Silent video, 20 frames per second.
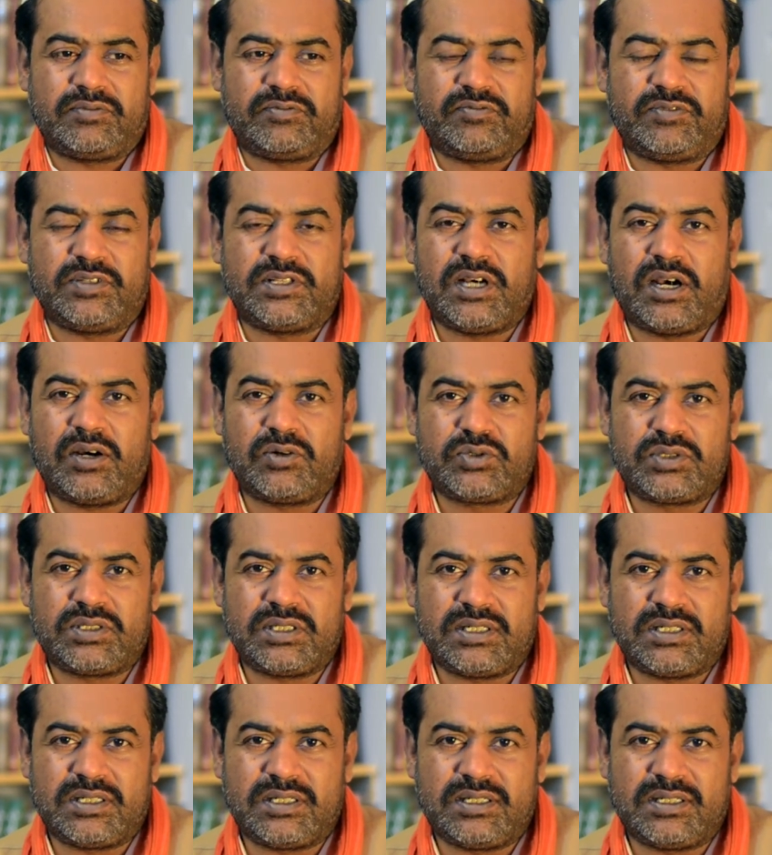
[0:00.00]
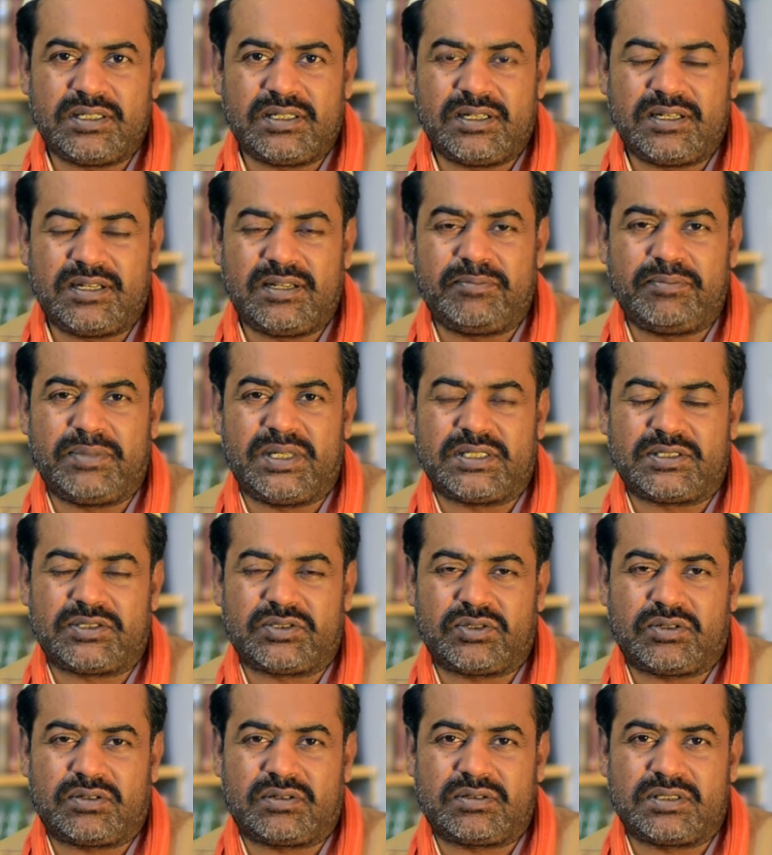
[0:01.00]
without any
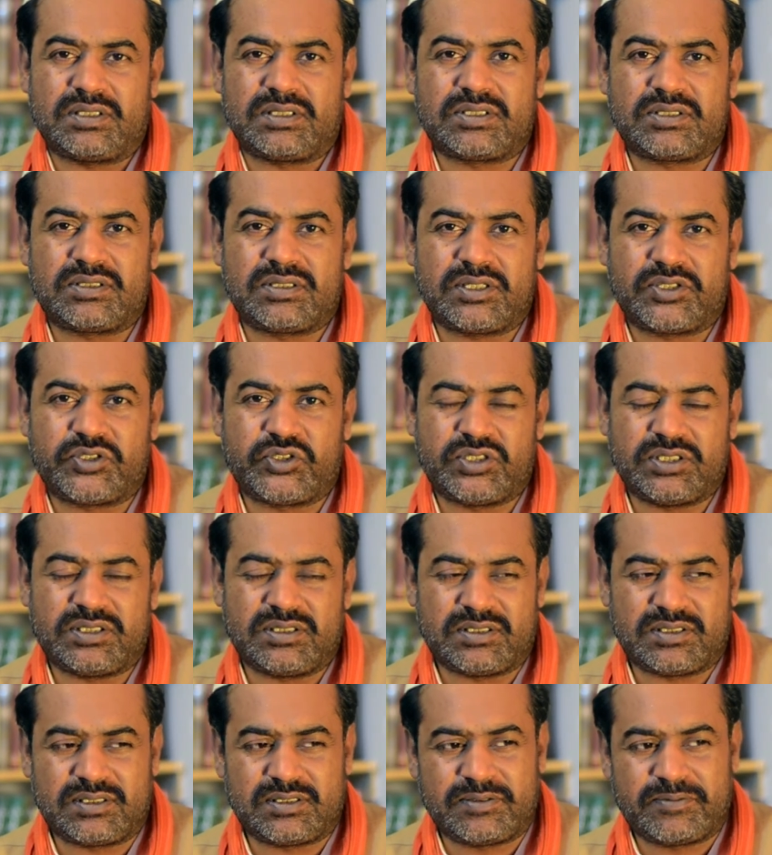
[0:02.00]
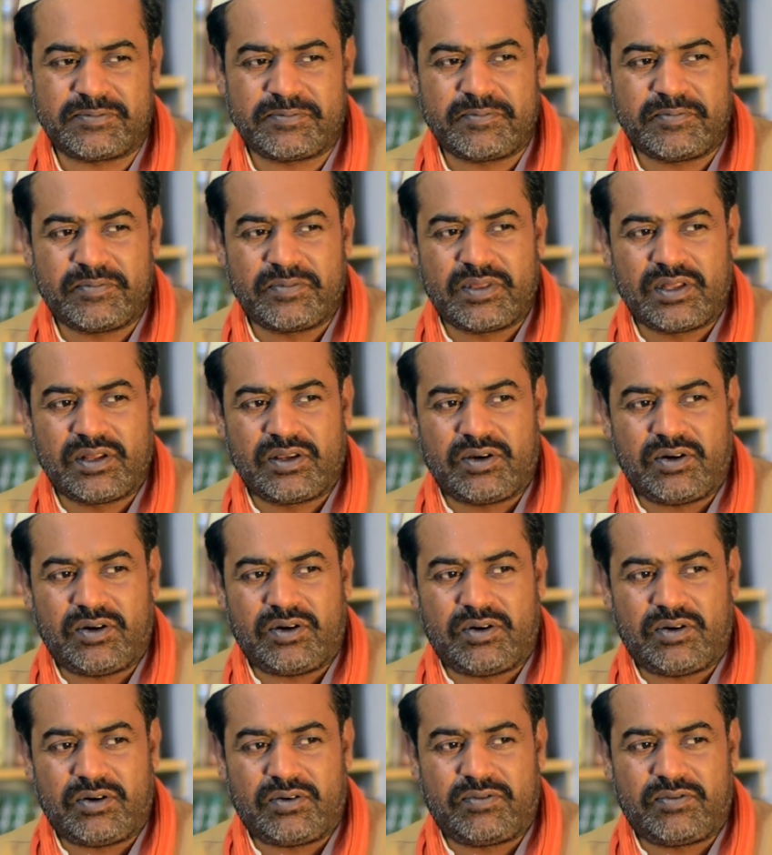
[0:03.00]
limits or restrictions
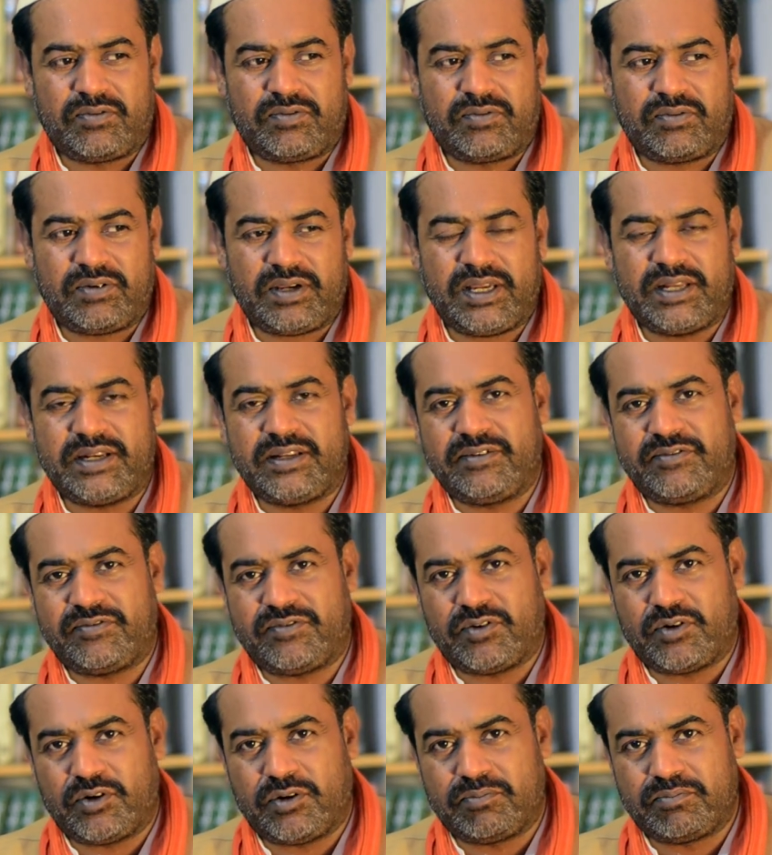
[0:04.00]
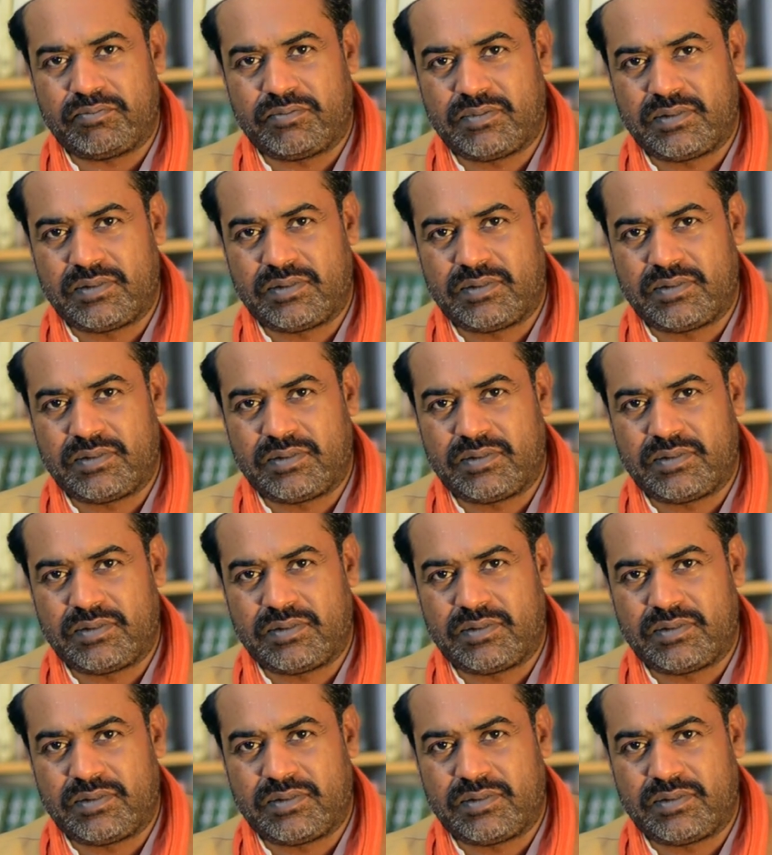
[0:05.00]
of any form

§ §

Give back each line above exactly, with pictures dropped.

-- Answer for the task --
Silent video, 20 frames per second.
[0:00.00]
[0:01.00]
without any
[0:02.00]
[0:03.00]
limits or restrictions
[0:04.00]
[0:05.00]
of any form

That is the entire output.